Kobo Daishi really was here*, and this is where he died; you can go to the place where apparently his body is, though not actually close to or into the building that houses it. He is said to be in a state of eternal meditation, and to grant boons like a saint; people light lanterns for him, and the monks bring offers of food and clothing to symbolically sustain him. To get to where that is, you pass over three bridges; the first bridge takes you from the village to the World of Death, the second from there to Purgatory, and the third from there to the World of Enlightenment, where Kobo Daishi is (and the temple for his offerings, and some burial mounds belonging to emperors from the Edo period).

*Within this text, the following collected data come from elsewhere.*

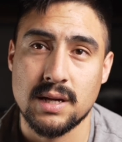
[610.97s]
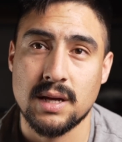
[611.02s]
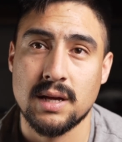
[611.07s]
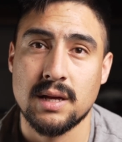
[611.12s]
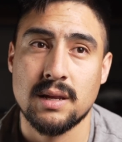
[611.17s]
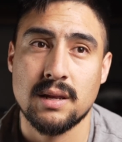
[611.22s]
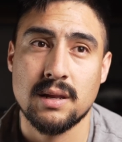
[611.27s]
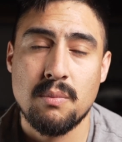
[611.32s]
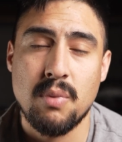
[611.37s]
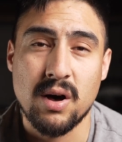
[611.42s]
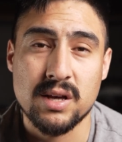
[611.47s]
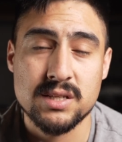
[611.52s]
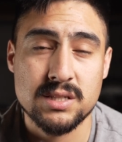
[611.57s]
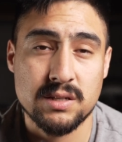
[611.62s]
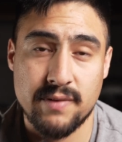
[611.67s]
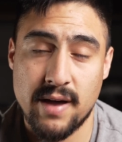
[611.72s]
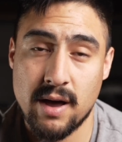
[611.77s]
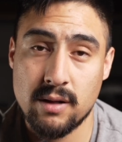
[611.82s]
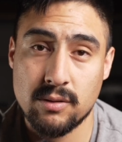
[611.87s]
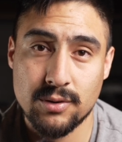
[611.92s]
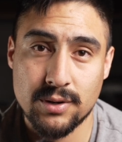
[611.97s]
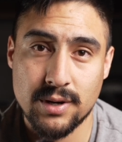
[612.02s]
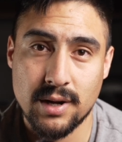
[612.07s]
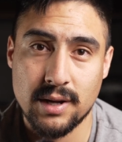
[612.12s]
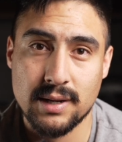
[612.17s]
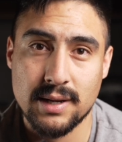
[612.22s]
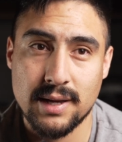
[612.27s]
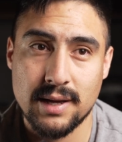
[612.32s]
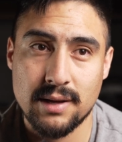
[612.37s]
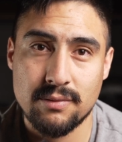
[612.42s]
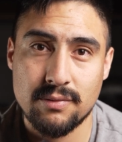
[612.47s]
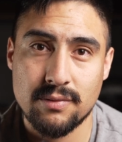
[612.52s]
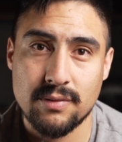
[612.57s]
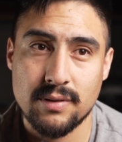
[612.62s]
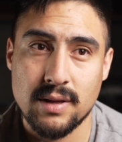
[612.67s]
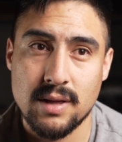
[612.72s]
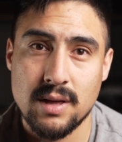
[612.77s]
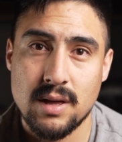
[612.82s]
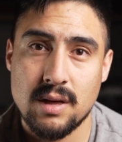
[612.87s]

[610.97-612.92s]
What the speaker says: and positive outlook on life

From the World of Death onward, the whole thing is actually a huge graveyard, the path winding between long dense clusters of ornate burial markers, Buddha statues, and huge evergreen trees, similar in kind to but much older and larger than anything we see in Vancouver, so that it didn't feel so much like home as like some mythic and magnified version of home, our land as the gods know it.

(* This is worth mentioning because we walked three of the eighty eight temples -- #3, #5 and #6 -- on the Shikoku pilgrimage route, when we were in Tokushima. Kobo Daishi is also said to have been the first to walk that, but it's historically impossible for him to have done so, at the time it was credited.)

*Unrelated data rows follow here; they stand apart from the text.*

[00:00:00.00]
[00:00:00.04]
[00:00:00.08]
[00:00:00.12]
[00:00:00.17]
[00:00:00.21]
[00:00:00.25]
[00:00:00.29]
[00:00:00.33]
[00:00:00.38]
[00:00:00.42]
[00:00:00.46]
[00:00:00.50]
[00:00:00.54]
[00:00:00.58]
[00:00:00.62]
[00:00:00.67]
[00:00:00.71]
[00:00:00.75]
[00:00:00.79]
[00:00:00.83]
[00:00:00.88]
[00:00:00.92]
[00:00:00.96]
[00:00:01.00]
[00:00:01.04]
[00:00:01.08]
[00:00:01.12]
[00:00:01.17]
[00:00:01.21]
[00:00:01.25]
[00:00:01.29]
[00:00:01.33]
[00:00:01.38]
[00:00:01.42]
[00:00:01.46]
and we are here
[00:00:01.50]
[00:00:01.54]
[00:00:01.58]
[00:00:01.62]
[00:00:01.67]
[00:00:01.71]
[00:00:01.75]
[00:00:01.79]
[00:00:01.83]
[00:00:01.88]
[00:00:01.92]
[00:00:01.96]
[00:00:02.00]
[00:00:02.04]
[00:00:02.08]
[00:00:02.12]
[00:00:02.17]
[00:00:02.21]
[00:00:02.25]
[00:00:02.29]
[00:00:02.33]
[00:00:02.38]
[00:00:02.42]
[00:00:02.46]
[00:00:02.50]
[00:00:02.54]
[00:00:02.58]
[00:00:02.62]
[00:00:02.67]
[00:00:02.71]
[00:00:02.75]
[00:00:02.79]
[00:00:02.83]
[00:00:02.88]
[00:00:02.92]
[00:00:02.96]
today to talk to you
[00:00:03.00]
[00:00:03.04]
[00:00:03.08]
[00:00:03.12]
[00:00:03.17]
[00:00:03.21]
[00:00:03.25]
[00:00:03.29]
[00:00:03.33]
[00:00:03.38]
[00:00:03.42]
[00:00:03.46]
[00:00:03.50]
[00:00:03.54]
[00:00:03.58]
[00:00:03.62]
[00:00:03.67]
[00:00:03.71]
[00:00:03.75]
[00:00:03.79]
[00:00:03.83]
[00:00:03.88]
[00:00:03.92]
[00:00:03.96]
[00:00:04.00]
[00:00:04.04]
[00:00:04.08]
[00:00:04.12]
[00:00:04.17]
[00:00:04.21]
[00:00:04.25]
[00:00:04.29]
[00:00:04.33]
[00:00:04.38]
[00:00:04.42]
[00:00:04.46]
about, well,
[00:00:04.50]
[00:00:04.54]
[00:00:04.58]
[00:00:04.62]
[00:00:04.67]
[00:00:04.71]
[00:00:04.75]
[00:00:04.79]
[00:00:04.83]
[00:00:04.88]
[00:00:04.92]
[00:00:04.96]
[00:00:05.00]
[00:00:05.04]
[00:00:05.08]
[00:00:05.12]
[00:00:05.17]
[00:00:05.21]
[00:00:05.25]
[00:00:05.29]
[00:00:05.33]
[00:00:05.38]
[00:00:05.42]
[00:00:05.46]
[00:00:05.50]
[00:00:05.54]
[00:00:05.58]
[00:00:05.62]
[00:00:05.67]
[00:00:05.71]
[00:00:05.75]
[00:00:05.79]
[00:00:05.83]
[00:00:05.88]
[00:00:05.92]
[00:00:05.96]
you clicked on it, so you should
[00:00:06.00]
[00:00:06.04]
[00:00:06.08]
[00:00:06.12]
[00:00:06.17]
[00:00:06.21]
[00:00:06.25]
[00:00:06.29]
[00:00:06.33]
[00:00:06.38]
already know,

That wasn't the only beautiful thing on Koyasan, though it was the most striking. On a purely visual level I think that it's my favourite place we've been.

Now we're back in our hostel in Osaka, where I am on the tenth floor using internet that costs ¥100 for 15 minutes. That's a dollar. (A Canadian dollar -- no easy conversion for my American friends. Haw!) All the first times of this trip are melting into this string of last times -- the last place (here) that we'll be, the last time (yesterday) that we'll go formally as a group to some educationally relevant place, the last time (today) that I'll need to do laundry. My flight home is in two days; I'll get there at 11 AM, which will be 3 AM for me, which will be Interesting. I'll be happy to be home for a lot of reasons, but I'll miss this place, and its beauty, and the wonderful cultural idiosyncracies, and the people in our group.

I spent, like, three dollars to write this entry. I hope you like it.

Date: 2006-05-25 06:42 am (UTC)
From: [identity profile] masamage.livejournal.com
I spent, like, three dollars to write this entry. I hope you like it.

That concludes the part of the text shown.